The University of Queensland is switching on learning analytics to help lecturers and tutors identify students at risk of failing subjects, and to measure class attendance.
UQ is also providing researchers and students access to data about campus usage, which is being analysed to improve space utilisation and - in the future - energy management.
These are all use cases for data being drawn together by a new data lake at the university.
The lake is powered primarily by an AWS stack, and contains both raw data streamed in from a variety of source systems, along with a growing number of “curated” datasets for specific purposes.
Deputy director of IT services David Stockdale told the recent AWS Public Sector Summit in Canberra that eight use cases had so far been identified for the lake.
These were clustered around two broader visions for the lake.
“The important bit is to support university decision-making and business performance analysis,” Stockdale said.
“In our hearts, what was actually really important was to make UQ a data-centric organisation.
“That might seem an obvious thing to do, but I can guarantee that virtually no organisation is truly data-centric. It might have a good business intelligence unit - we do at the university - but we're not fully data-centric and really data is the core to what we we make our decisions on.
“The other vision that we had was actually to make the University of Queensland into one big living laboratory.
“We've got three main campuses and 53,500 students. We're a small town. We can actually do a lot of research on what we're actually doing ourselves of how our campus operates.”
A pilot use case for data-centric decision-making at the university is what Stockdale calls “learning analytics” - or identifying “students at risk” of not passing subjects.
Stockdale said that universities generally were “very aware” that most of their income was derived from course fees, for which students expected a return.
“The most important thing is making sure the outcome is good for the student,” he said.
“They've actually invested in your institution, and they want an outcome.
“Now, I know there's all the affiliated things - there's all the fun part of going to university - but at the end of the day, they've probably come to you to get a degree to advance their careers, and so the more that we can do in terms of looking after them, ensuring that if they are starting to fail that we can get in there quickly and turn that around, is very important.”
In the pilot use case, which is now being put into production, lecturers and tutors can access a “student dashboard” that provides an “overview of all of the students and how they're performing.”
“This is just a quick snapshot, [but it’s] one of the applications we've built on top of our data lake,” he said.
“This is live now, but not on all courses yet.”
Other pilot use cases for data in the lake involve opening access to that data to researchers and students.
“One of the examples where we're actually doing that is with fourth year undergraduates,” Stockdale said.
“We're giving them anonymised data. They're actually looking at how people interact with the campus itself and then that's feeding back into professional services to inform some of the decisions about it.
“But it's enabling those students to do something that's real - using real data in this real environment.”
Stockdale said space utilisation was a problem for universities generally - and UQ was no exception.

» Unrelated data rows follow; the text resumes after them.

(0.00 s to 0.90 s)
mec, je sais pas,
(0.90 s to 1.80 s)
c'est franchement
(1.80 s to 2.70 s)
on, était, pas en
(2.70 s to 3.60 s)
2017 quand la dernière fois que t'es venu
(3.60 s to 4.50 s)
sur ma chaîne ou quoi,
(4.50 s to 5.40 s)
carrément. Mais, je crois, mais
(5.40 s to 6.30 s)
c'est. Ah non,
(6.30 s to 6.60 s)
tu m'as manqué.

“Universities are particularly bad at utilisation of space,” he said.
“The University of Queensland works on a two semester scheme, about half the year we don't do anything in those spaces. Let's be honest, most of the space is actually not used.

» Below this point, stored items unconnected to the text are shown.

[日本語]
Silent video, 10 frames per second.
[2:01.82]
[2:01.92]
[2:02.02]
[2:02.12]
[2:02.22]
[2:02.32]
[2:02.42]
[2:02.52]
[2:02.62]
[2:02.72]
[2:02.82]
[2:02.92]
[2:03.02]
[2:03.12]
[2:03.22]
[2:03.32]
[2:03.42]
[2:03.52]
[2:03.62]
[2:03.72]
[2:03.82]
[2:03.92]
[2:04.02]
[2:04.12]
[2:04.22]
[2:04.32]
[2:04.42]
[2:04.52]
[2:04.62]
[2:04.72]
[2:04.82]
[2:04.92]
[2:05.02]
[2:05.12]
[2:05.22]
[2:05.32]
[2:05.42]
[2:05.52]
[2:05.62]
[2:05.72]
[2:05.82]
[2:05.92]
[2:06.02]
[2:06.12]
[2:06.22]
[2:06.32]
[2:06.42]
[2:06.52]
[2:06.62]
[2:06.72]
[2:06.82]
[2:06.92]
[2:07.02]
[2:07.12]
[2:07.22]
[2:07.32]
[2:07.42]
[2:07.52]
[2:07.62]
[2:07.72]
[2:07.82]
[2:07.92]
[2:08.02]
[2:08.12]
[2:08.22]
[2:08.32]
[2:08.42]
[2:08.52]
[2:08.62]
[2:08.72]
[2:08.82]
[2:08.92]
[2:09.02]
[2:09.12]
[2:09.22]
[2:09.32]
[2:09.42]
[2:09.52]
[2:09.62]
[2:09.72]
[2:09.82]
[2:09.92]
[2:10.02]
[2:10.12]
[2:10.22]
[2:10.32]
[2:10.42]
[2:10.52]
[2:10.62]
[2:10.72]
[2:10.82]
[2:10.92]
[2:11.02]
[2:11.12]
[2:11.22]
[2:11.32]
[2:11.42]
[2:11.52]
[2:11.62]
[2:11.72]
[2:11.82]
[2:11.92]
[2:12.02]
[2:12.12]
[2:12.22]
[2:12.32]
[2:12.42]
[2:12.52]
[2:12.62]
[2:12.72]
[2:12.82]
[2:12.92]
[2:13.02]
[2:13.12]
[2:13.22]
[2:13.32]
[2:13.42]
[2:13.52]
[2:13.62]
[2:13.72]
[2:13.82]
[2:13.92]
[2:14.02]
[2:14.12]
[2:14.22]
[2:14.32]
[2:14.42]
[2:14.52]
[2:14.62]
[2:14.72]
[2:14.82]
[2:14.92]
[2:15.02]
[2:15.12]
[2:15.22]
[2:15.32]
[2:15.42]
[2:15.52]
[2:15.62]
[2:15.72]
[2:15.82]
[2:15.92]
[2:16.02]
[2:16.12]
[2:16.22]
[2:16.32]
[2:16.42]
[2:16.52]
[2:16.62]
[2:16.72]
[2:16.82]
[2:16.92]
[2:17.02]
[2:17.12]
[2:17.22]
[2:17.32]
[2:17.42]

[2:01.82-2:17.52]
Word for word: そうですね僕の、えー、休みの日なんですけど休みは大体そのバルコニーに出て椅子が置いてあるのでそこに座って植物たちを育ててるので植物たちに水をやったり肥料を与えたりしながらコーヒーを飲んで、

“Even in a research-intensive university, how can we actually get the maximum efficiency out of [our spaces]?”
Stockdale said a tool had been built atop the data lake to better understand “floor utilisation” - the split of users in a space, whether staff or students, and trends around how utilisation is changing.
Another tool has been built to specifically analyse teaching spaces, which draws on enrolment, timetable, room and wi-fi data.
This is being used to draw inferences about attendance in specific classes.
Stockdale noted this was not 100 percent accurate - because “not everybody's connected to your wi-fi” - but he said accuracy was as high as 80 percent.
“We were working from a baseline of zero percent accuracy, so if I can get us to 70 or 80 percent that's a massive improvement,” he said.
In the immediate future, the university plans to build a tool to provide “energy intelligence” about its campuses.
“The University of Queensland is quite unique because it's going to be the first university in the world to generate more energy than it uses [because] we're building such a big solar farm,” Stockdale said.
“That's a massive accomplishment, but that does not mean we should be throwing away the energy or not practicing good energy management, so we're building some good tooling around how we use our energy.”
UQ piloted its data lake - and analytics - using a full AWS stack.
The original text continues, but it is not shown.